The Social Determinants of Prescriptions
People have more prescription medications as they get older. This is not a new insight, but rather an intuitive one that has been proven with data. An interesting question is whether there are other attributes - social determinants of health - that influence prescriptions. The simple answer is yes, and with the appending of key attributes to anonymized claims data we can understand which attributes are impacting population health.
Using claims data specifically focused on prescription utilization as a marker of health and healthcare engagement, we looked at the impact of six attributes to explain differences in behavior. These attributes are age, gender, race/ethnicity, income, education, and geography.
The correlation between age and prescription utilization is easily identified as seen in the chart above. Also, the role of the patient’s biologic gender shows a well pronounced difference between males and females. The separation in behavior begins around age 17 and maintains its widest gap between the ages of 22 and 32. Even as the gap narrows slightly after 33, the clear separation continues.

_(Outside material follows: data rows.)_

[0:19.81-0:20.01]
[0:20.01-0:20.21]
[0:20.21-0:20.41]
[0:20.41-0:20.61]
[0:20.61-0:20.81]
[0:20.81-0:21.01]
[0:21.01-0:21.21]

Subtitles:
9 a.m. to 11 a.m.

A lot has been written about the impact of geography on health. At a micro level, the existence of food deserts has been discussed for over a decade, and they have been linked to other social determinates of health such as race, ethnicity, and income. At a macro level, the data suggest there are factors beyond access to healthy food options which are influencing prescribing habits.

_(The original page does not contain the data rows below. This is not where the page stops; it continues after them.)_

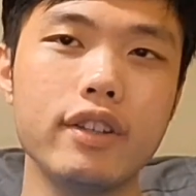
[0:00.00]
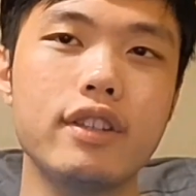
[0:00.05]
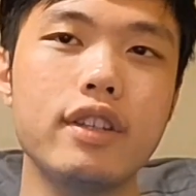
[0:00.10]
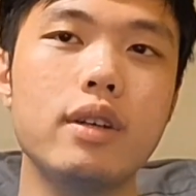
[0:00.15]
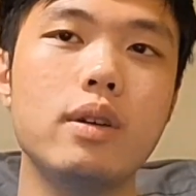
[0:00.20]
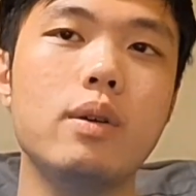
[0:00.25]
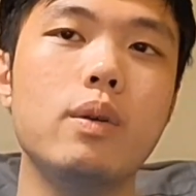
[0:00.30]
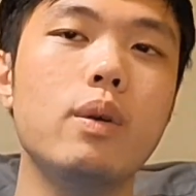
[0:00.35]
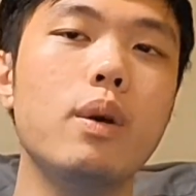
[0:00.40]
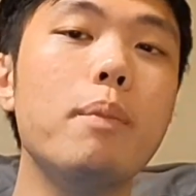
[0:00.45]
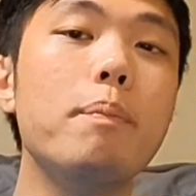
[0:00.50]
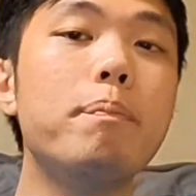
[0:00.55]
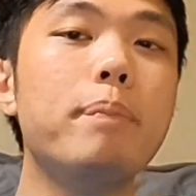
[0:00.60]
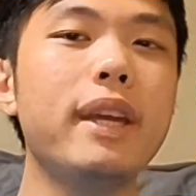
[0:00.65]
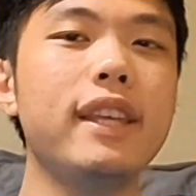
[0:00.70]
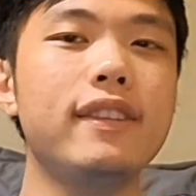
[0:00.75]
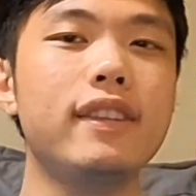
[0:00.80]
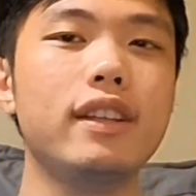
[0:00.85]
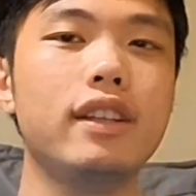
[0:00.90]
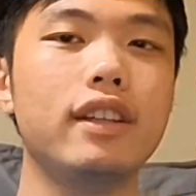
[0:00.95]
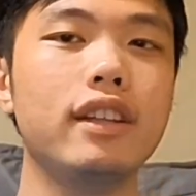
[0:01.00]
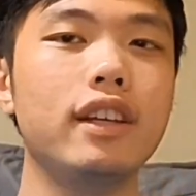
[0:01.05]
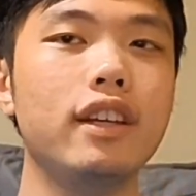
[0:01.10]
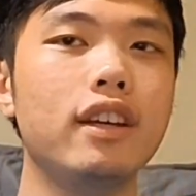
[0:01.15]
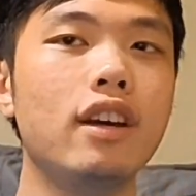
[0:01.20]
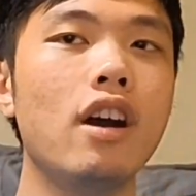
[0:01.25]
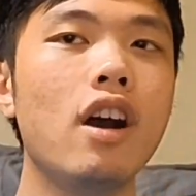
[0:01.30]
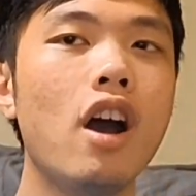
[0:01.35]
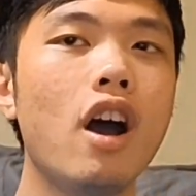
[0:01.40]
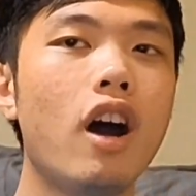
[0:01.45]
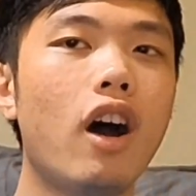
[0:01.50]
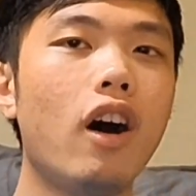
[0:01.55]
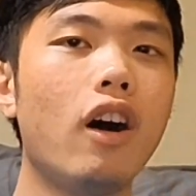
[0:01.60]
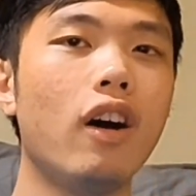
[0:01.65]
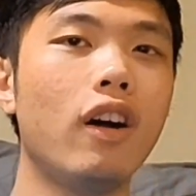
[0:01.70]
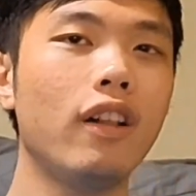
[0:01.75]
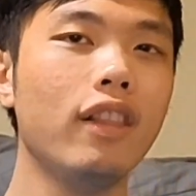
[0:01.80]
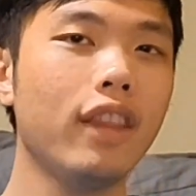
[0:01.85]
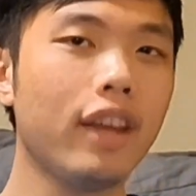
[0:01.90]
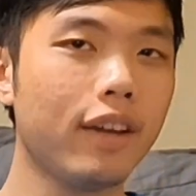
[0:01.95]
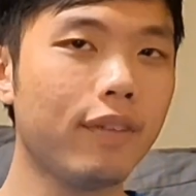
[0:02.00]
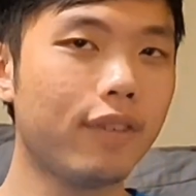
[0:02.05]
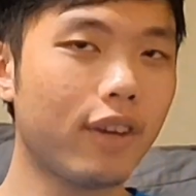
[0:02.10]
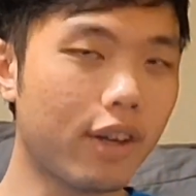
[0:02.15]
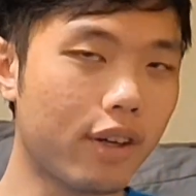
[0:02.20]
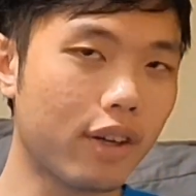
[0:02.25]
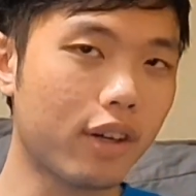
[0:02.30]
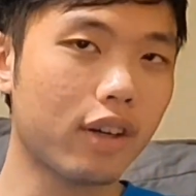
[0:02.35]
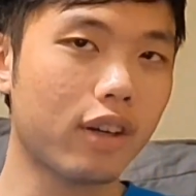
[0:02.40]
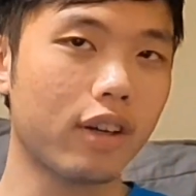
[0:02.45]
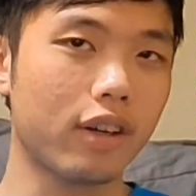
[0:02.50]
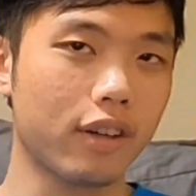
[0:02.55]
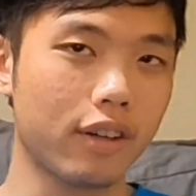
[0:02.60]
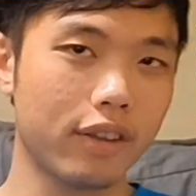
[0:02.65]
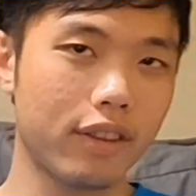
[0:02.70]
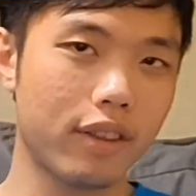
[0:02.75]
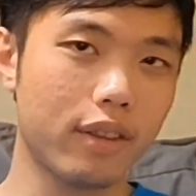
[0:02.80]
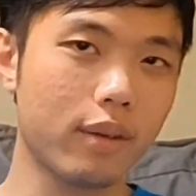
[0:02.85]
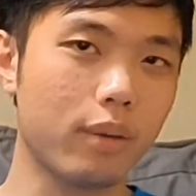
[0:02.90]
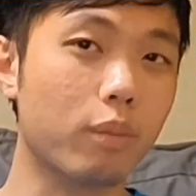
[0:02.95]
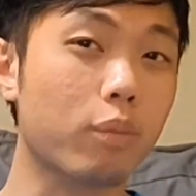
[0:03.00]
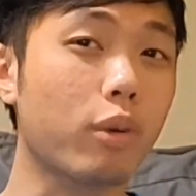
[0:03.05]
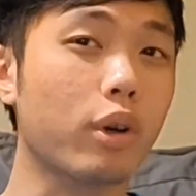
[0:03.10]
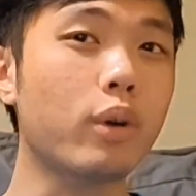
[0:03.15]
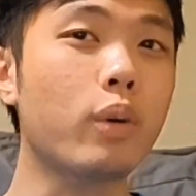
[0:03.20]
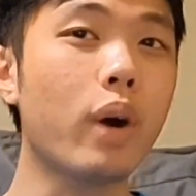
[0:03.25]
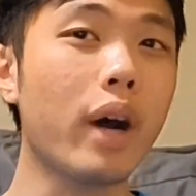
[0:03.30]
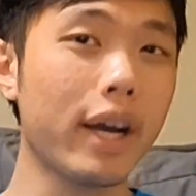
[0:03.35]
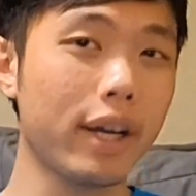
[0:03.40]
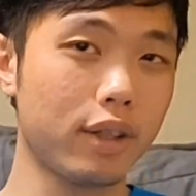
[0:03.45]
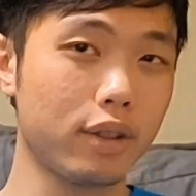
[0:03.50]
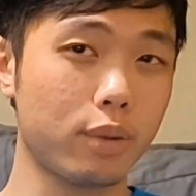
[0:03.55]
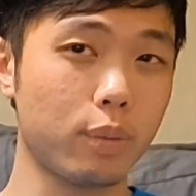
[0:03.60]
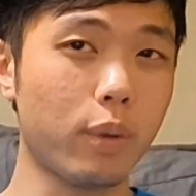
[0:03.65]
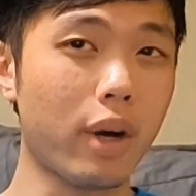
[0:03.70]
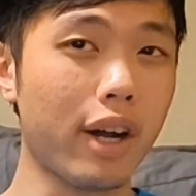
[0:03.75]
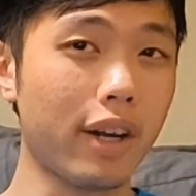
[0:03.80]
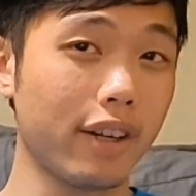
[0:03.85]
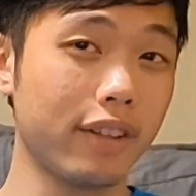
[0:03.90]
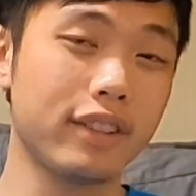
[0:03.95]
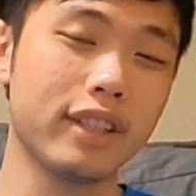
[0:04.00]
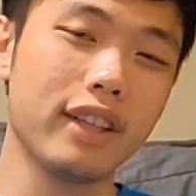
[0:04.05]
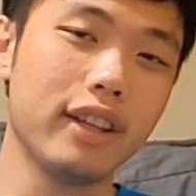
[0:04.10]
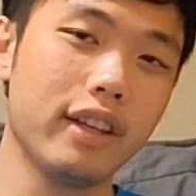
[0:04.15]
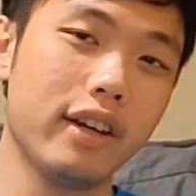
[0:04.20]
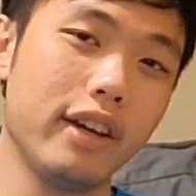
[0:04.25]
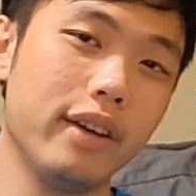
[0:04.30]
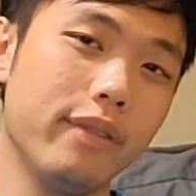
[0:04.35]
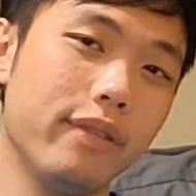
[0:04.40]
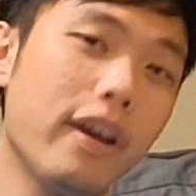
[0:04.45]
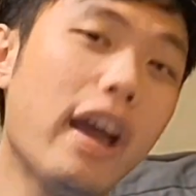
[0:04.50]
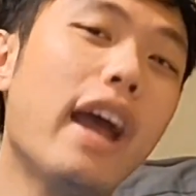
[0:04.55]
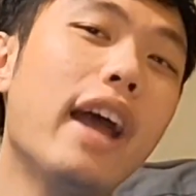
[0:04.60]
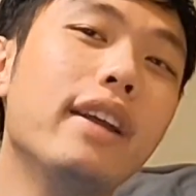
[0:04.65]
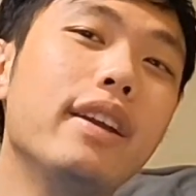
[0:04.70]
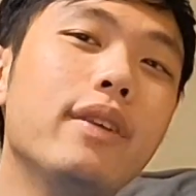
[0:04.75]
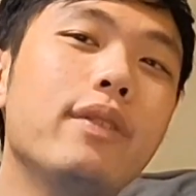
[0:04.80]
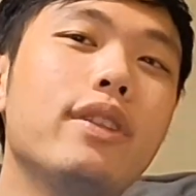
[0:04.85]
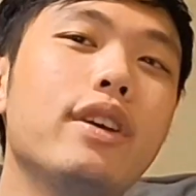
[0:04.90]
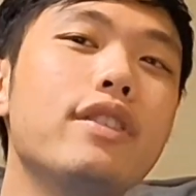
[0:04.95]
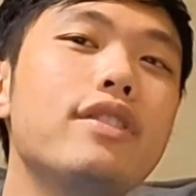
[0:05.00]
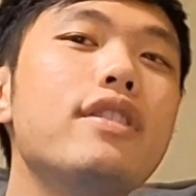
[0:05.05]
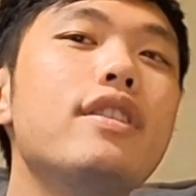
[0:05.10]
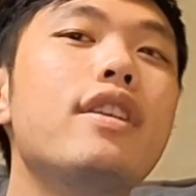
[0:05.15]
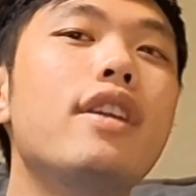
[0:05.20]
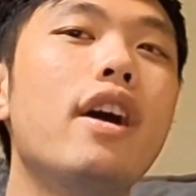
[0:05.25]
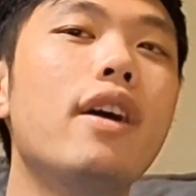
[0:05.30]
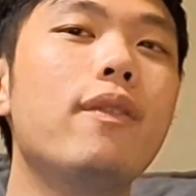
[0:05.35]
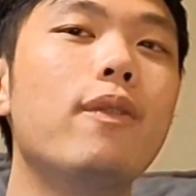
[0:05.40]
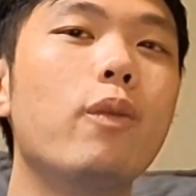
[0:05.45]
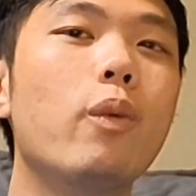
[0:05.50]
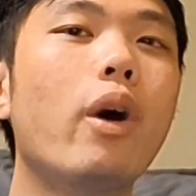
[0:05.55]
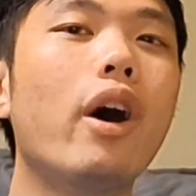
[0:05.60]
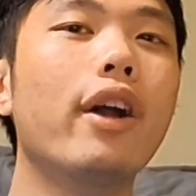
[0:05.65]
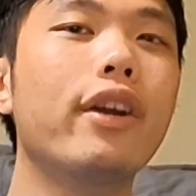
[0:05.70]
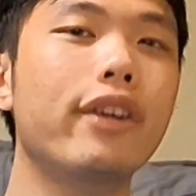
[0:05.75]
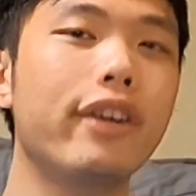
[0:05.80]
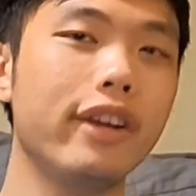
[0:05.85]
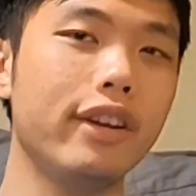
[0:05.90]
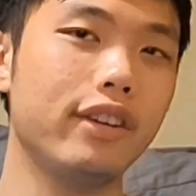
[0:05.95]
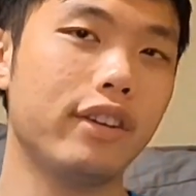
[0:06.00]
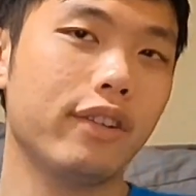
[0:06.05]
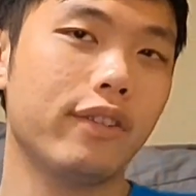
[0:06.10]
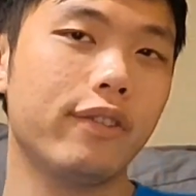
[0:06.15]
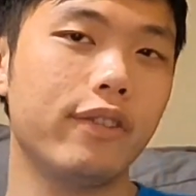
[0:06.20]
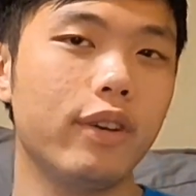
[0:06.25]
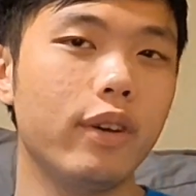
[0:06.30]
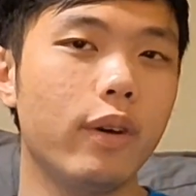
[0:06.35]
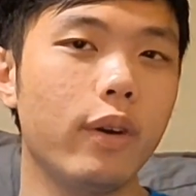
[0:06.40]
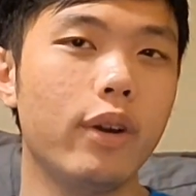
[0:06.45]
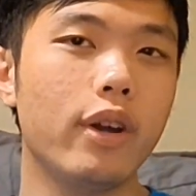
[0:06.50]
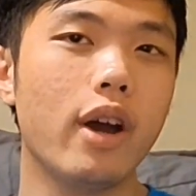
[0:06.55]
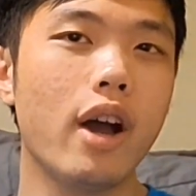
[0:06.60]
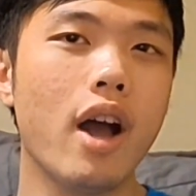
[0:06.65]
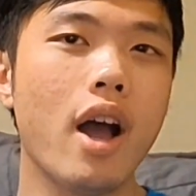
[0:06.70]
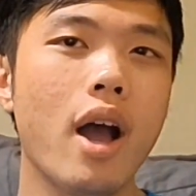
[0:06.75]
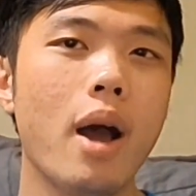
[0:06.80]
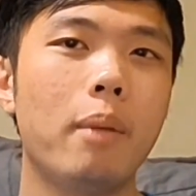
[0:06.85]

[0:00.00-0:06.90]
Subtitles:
So basically, all life on Earth requires water to live, and if there's enough water in your food,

In the US, differences at the state level indicate multiple factors influencing the role of geography as seen in the map above. These factors range from cultural in terms of diet (The Southern diet) to socioeconomic issues related to the above-mentioned food deserts.
Three significant socioeconomic factors that influence health and are present within various levels of geography are race/ethnicity, income, and education. Ethnicity data, when accounting for population size, provides evidence of greater health needs and disease prevalence which can easily be observed as Hispanic and Black patients have a significantly greater use of prescription therapies across all ages.
To explore the impact of education and income using ethnicity as a comparison, an NRx/Patient ratio is used in order to normalize the data. With this metric, clear differences in healthcare demand can be observed between segments. As education and income are highly correlated variables, income is almost always a double-click on education.
Education and income demonstrate more uniform and consistent behavioral characteristics than ethnicity. Similar patterns were observed in prior MedFuse analysis of telehealth utilization. This is due to the ability of members within an ethnic or race cohort to transcend education and economic factors. The fact that some ethnic/racial groups display characteristics similar to socioeconomic segments is due to their population distribution more than ethnicity/race alone.
Emphasizing the impact of socioeconomic factors does not dismiss the role of race and ethnicity in disease prevalence (racial and ethnic genetics impact numerous diseases such as diabetes and heart disease), nor does it discount ethnic and racial cultural factors. As previously mentioned, a person’s geographic location can impact their health, in part due to cultural elements such as diet and feelings toward healthcare. What the totality of this data highlights is the importance of understanding the drivers of health and health behaviors. Beyond understanding, marketers and other stakeholders who want to communicate and connect with patients must segment and adapt both the message and their delivery if they want to be most effective in impacting population health.